Volviendo nuevamente a lo que Jesús dijo a Tomás (“no te hagas incrédulo, sino [hazte] creyente”, es importante poner el acento sobre esto “hacerse” o “devenir”. Porque la fe, como acabamos de decir, no es algo que uno tiene de una vez, o no lo tiene, como el carnet de conducir o la tarjeta de un club. La fe es un crecimiento dinámico en la confianza en el Señor y en las señales de las que nos hablan los Evangelios y nuestra existencia. Algo hay que “ver”, como Pedro que “vio” el sepulcro vacío, pero hace falta saber “ver y creer”, como el discípulo amado (cf. Jn 20,1-10)

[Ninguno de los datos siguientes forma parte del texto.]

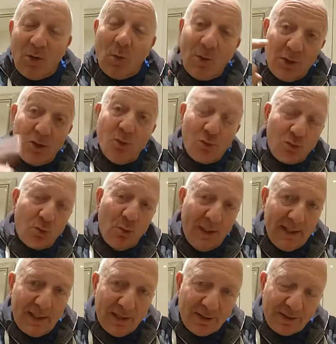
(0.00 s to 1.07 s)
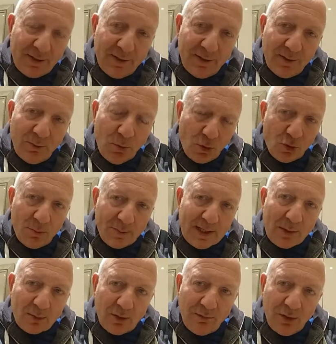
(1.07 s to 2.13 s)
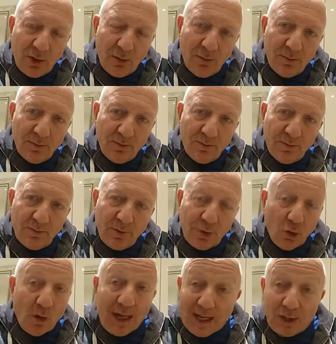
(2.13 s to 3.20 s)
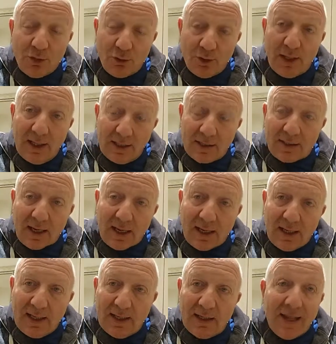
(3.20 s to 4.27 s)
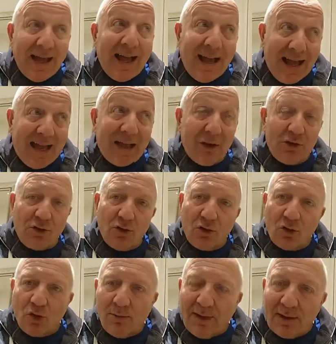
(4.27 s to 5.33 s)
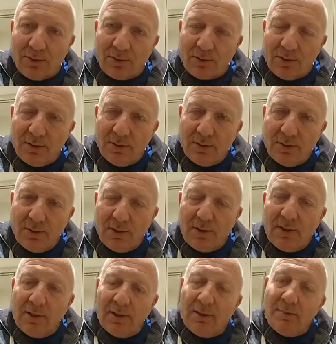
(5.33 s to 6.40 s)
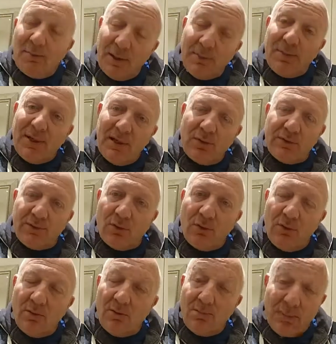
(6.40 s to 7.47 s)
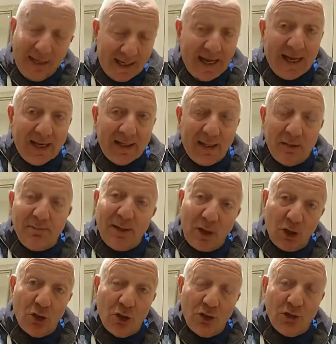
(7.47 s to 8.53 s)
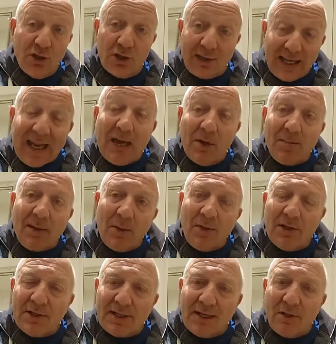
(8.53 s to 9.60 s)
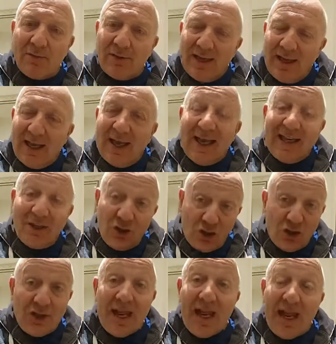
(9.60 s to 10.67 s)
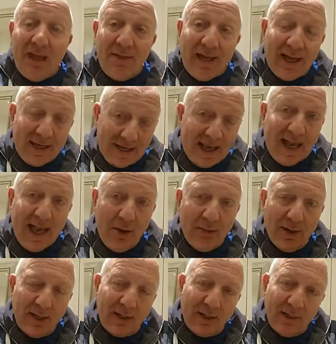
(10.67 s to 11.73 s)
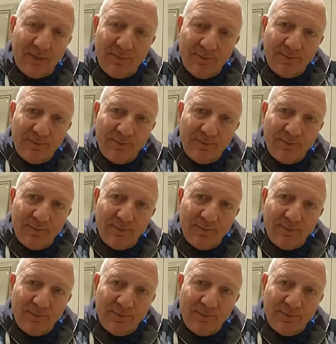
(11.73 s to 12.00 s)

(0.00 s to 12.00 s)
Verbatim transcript: When you're squeezed, what comes out of you? If you're angry inside, anger's going to come out. Be peaceful, be kind, be courteous, care about yourself, and share that caring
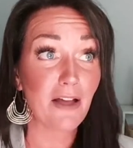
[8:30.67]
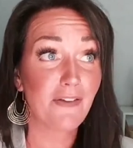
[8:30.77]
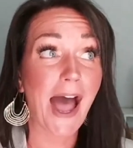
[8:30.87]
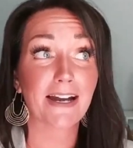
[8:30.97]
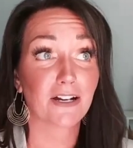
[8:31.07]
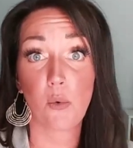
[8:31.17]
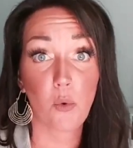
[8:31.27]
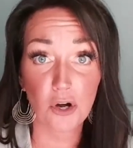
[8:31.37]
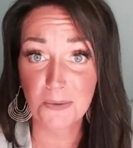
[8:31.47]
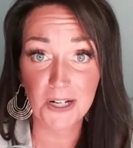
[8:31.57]
had an
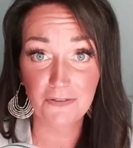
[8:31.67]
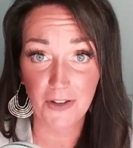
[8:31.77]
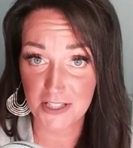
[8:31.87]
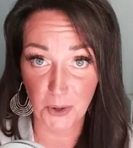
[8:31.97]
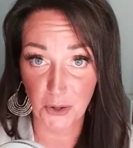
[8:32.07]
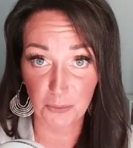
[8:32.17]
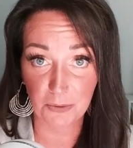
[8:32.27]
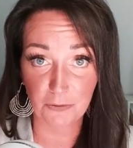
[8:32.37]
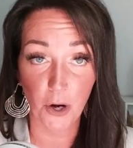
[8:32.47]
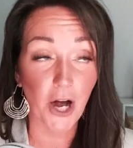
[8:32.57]
award-winning Facebook group
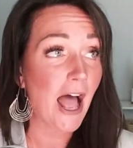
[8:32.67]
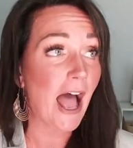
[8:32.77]
before.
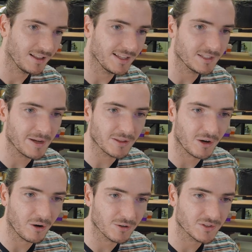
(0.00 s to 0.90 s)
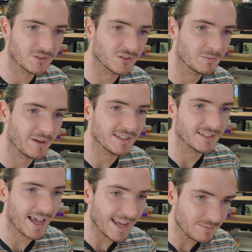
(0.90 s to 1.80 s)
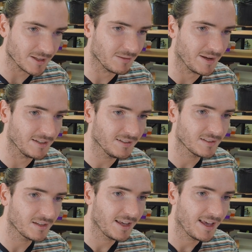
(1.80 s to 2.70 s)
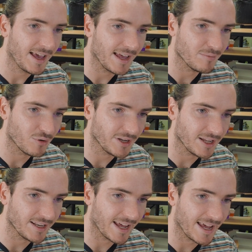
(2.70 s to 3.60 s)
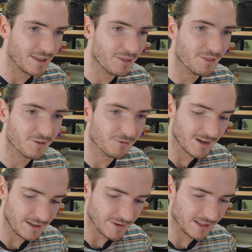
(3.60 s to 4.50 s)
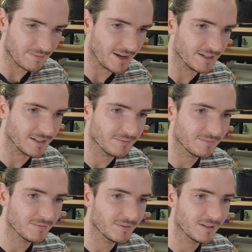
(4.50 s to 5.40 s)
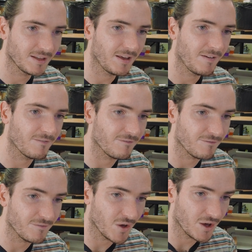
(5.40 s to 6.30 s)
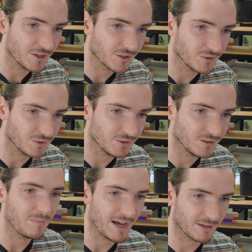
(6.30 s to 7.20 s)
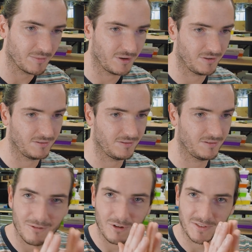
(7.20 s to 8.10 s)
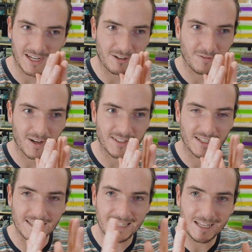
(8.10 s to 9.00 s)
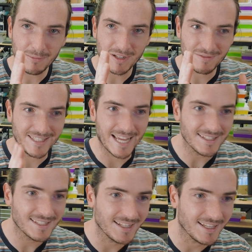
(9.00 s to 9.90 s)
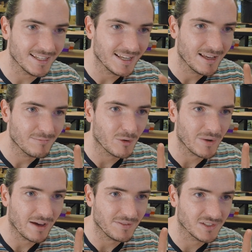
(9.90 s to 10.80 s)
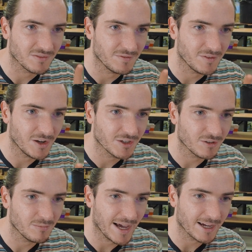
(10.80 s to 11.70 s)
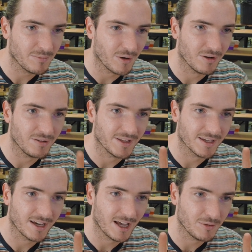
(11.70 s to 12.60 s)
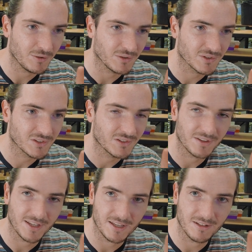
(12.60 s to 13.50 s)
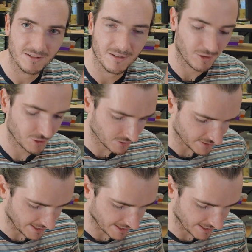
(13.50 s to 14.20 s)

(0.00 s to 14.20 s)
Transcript: Let's make the horizontal space 8mm and put in a 3mm vertical backbone. We've sacrificed a little bit of density, but we have this vertical backbone that couples the modules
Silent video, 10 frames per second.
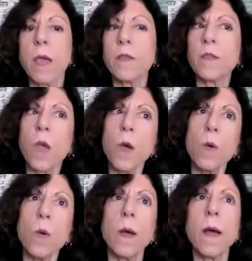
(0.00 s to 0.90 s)

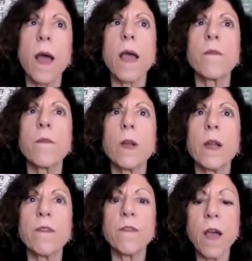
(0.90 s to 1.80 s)
So what
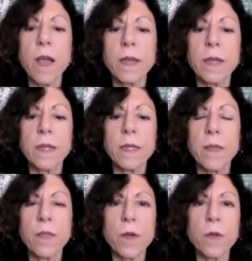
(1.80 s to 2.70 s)
I find is
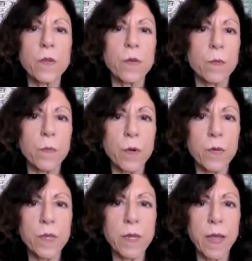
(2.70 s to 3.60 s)
that there are certain
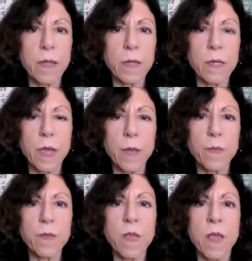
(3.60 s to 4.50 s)
personality
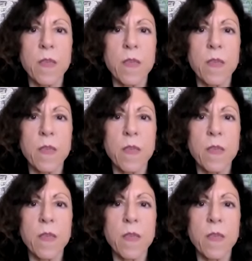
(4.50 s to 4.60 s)
types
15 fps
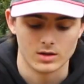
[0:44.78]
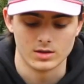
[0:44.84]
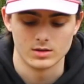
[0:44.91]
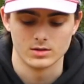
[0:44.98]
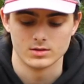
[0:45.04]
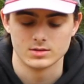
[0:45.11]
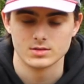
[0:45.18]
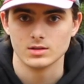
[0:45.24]

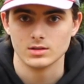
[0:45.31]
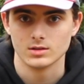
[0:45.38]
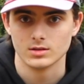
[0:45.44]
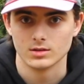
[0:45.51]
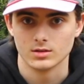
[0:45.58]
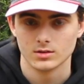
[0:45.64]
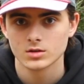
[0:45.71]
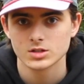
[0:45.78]
is
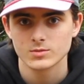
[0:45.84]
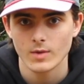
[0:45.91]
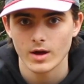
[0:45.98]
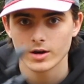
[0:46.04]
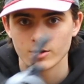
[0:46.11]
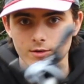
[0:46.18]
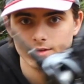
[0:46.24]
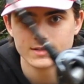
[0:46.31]
the
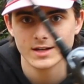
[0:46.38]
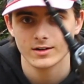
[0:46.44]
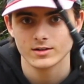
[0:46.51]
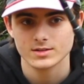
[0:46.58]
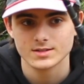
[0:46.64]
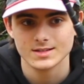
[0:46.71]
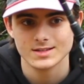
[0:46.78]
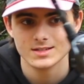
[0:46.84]
Shimano
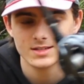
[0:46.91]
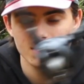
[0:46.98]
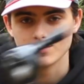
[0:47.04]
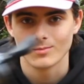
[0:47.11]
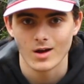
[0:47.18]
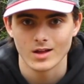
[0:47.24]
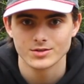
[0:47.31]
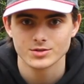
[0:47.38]
Antares DC
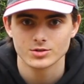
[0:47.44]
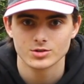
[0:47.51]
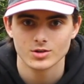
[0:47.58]
Monster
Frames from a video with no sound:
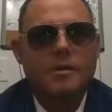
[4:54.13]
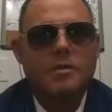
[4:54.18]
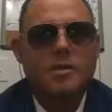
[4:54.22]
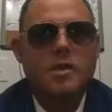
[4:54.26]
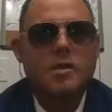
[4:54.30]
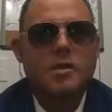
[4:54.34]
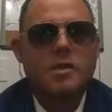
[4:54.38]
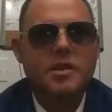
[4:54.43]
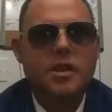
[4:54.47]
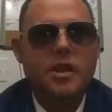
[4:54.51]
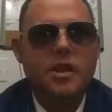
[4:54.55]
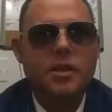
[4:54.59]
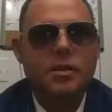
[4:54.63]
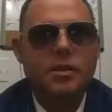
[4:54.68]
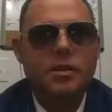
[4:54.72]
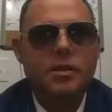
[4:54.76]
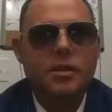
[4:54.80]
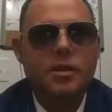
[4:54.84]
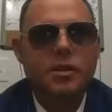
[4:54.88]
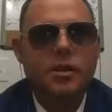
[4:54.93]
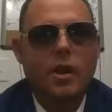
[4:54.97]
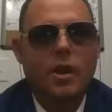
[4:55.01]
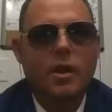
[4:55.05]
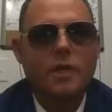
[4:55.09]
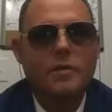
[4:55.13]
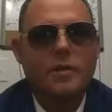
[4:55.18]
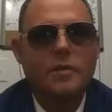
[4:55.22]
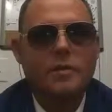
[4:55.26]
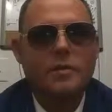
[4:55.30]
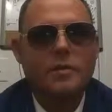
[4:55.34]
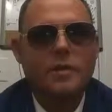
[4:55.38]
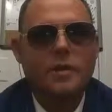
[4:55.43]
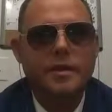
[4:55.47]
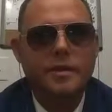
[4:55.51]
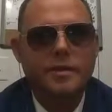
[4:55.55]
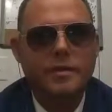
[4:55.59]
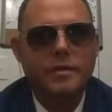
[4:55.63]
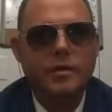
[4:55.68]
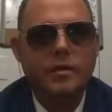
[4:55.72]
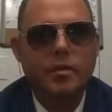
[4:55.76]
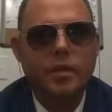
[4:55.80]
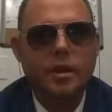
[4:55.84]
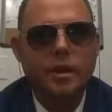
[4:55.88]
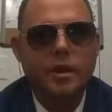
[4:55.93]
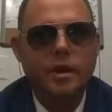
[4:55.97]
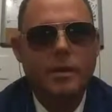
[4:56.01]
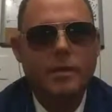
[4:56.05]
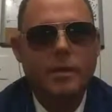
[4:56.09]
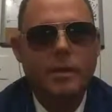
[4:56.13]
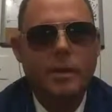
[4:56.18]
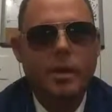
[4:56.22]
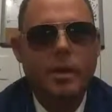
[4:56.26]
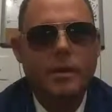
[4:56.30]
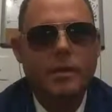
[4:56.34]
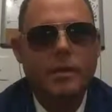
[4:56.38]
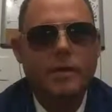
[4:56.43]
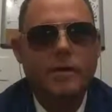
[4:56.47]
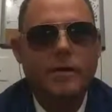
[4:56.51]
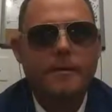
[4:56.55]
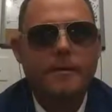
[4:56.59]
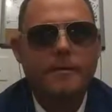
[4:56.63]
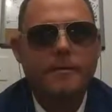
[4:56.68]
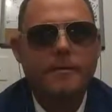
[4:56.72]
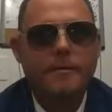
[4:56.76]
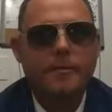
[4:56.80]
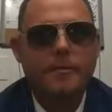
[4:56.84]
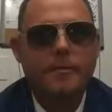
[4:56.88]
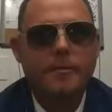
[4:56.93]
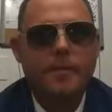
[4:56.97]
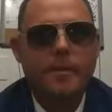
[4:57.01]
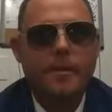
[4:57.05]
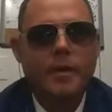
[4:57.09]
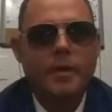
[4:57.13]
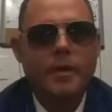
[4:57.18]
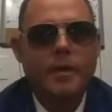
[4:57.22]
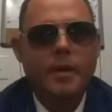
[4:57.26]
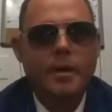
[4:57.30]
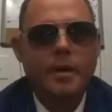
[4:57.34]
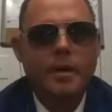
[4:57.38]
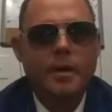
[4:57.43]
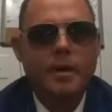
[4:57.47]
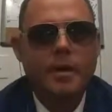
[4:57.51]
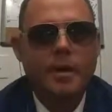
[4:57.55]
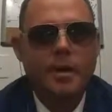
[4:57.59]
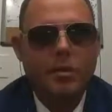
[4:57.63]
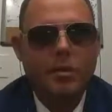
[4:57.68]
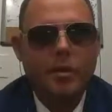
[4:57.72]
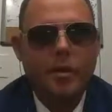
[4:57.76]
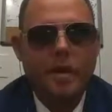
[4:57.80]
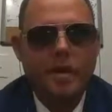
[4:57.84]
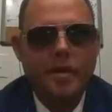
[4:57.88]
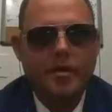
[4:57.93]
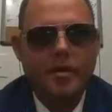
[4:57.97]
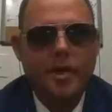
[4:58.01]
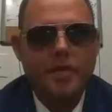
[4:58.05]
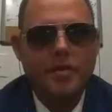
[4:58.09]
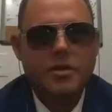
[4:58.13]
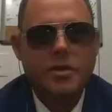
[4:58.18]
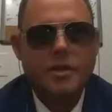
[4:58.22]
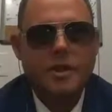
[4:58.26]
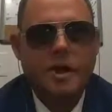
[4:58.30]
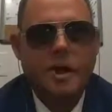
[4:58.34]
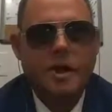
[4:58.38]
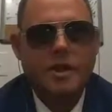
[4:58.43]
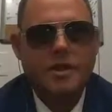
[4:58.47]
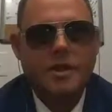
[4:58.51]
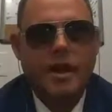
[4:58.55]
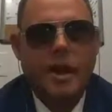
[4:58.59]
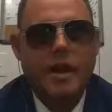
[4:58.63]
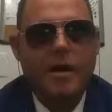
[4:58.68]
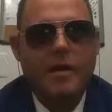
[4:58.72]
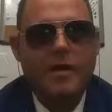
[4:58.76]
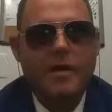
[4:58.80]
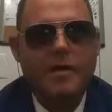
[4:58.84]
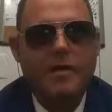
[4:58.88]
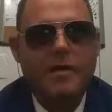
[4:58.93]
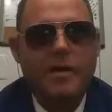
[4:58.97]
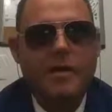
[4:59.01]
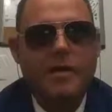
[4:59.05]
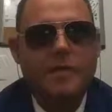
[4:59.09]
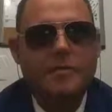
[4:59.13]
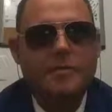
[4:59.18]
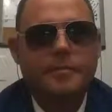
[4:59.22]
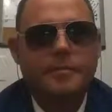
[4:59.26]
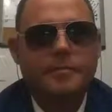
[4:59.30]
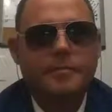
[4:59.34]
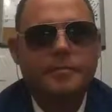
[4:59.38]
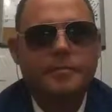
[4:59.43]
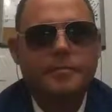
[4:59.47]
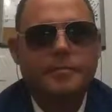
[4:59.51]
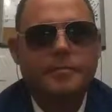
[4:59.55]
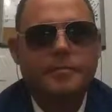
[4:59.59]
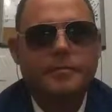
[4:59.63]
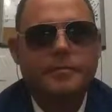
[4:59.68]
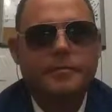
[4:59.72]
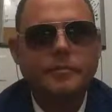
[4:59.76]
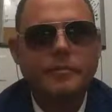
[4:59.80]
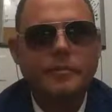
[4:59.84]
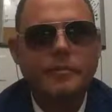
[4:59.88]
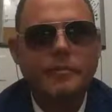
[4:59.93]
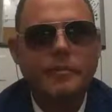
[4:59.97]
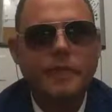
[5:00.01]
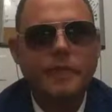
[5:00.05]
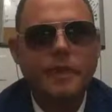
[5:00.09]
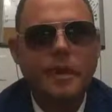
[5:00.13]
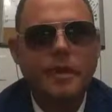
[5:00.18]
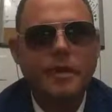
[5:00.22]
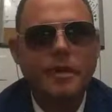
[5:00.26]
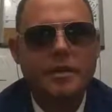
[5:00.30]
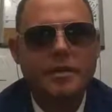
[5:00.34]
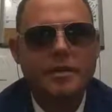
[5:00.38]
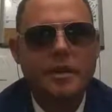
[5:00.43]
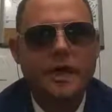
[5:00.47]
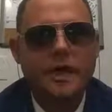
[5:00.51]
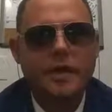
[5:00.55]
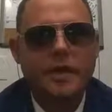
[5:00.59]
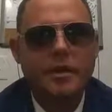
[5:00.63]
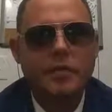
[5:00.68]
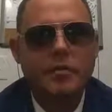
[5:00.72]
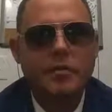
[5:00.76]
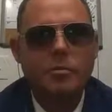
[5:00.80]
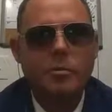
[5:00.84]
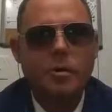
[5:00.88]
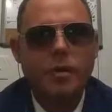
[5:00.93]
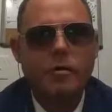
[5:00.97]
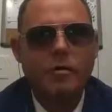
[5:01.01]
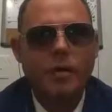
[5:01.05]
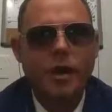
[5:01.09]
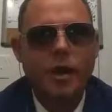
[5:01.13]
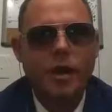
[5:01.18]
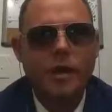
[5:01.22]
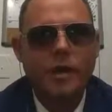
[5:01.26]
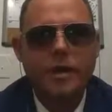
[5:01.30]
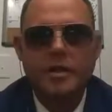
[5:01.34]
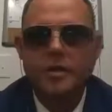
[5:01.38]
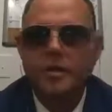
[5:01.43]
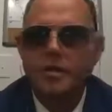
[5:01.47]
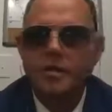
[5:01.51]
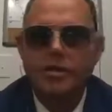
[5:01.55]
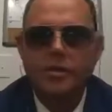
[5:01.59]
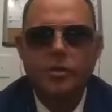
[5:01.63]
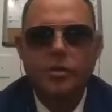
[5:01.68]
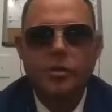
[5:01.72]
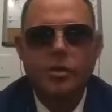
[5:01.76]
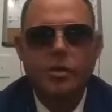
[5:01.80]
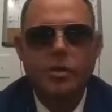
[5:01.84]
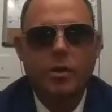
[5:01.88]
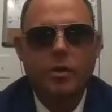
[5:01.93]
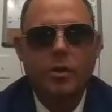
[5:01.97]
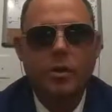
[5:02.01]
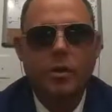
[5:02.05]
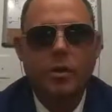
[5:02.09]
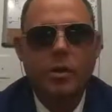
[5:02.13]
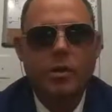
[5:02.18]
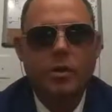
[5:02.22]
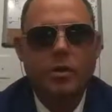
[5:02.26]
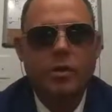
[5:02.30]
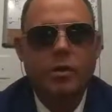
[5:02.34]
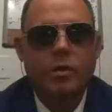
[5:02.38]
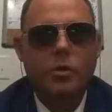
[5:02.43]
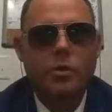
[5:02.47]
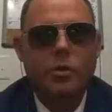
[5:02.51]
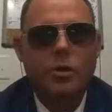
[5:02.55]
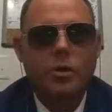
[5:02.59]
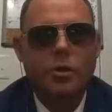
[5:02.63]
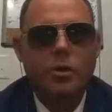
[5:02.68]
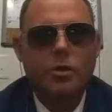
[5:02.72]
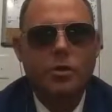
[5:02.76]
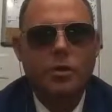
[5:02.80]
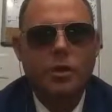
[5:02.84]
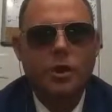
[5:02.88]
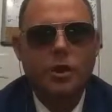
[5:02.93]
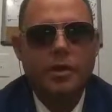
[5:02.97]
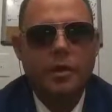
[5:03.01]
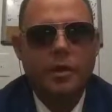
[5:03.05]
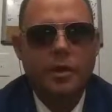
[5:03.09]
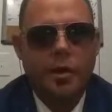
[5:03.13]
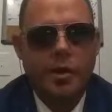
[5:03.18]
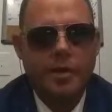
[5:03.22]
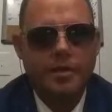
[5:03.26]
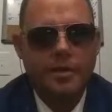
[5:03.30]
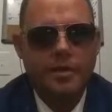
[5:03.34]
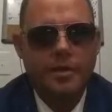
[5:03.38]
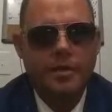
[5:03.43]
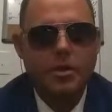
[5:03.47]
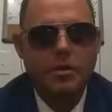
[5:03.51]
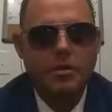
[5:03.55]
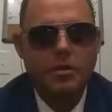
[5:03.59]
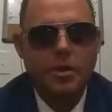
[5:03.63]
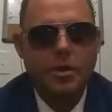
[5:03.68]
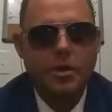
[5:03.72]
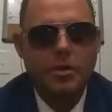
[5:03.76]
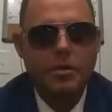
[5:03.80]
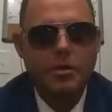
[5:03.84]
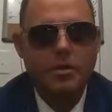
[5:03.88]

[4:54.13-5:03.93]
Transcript: just to get the girl obviously to do what he wanted. And then when he eventually got tired of it, and decided he would move on. He just threw her in the garbage, just so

El "ver" (por medio de la Escritura, los Sacramentos, los acontecimientos de la vida y muchas otras cosas), es el camino de acceso a la fe, o sea, al “creer”. Por eso, nosotros “los creyentes”, seguimos leyendo los Evangelios y acercándonos a los sacramentos: para repetir la experiencia de los que, desde el “ver” a Jesús, pasaron al “creer” en Él. Nosotros no hemos tenido la gracia de ser testigos oculares del paso del Hijo de Dios por nuestro mundo, pero, además de los Evangelios y de la Iglesia, tenemos muchos santos, testigos que muestran con su propia vida, que se mueven y actúan como creyentes. En aquellos hombres y en aquellas mujeres, pensemos solo en Teresa de Calcuta, resulta claro, que está presente el mismo Jesús, y que ellos se han ido haciendo cada vez más como creyentes. Hasta poder decir, con Pablo, “ya no soy yo quien vive, sino que es Cristo quien vive en mí. Y la vida que ahora vivo en el cuerpo, la vivo por mi fe en el Hijo de Dios, que me amó y se entregó a la muerte por mí” (Gal 2,20).
¿Y nosotros?
“No te hagas incrédulo, sino [hazte] creyente”, nos dice el Señor a cada uno.